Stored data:
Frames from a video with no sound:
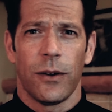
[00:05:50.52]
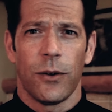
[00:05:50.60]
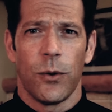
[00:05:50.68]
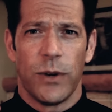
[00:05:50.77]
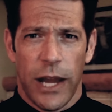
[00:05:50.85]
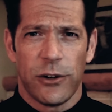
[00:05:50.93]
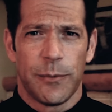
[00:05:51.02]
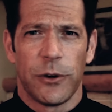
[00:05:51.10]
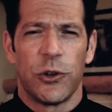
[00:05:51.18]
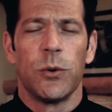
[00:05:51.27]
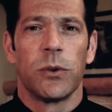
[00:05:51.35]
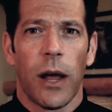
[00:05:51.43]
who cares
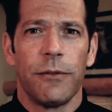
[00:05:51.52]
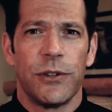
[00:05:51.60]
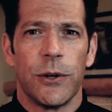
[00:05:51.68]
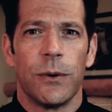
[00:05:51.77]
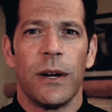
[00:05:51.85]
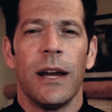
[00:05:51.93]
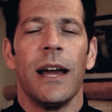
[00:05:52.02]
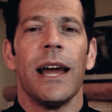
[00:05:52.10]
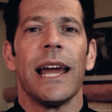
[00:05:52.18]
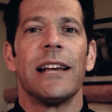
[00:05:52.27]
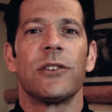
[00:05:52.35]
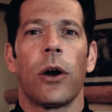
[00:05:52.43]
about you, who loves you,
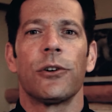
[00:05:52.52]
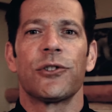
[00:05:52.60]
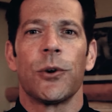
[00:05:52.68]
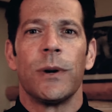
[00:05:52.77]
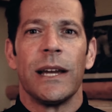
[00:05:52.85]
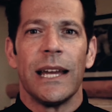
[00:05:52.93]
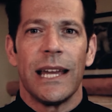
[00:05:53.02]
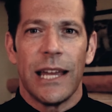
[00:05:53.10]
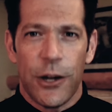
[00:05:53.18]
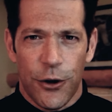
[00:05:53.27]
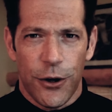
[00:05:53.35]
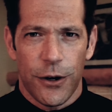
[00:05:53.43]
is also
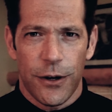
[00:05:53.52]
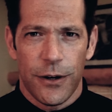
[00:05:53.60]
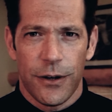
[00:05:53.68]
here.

### EXERCISE DETAILS
Output exactly the lines from the line with "[00:05:53.02]" to the last line of the records, including both, and leave every picture out.

### ANSWER FOR THE TASK
[00:05:53.02]
[00:05:53.10]
[00:05:53.18]
[00:05:53.27]
[00:05:53.35]
[00:05:53.43]
is also
[00:05:53.52]
[00:05:53.60]
[00:05:53.68]
here.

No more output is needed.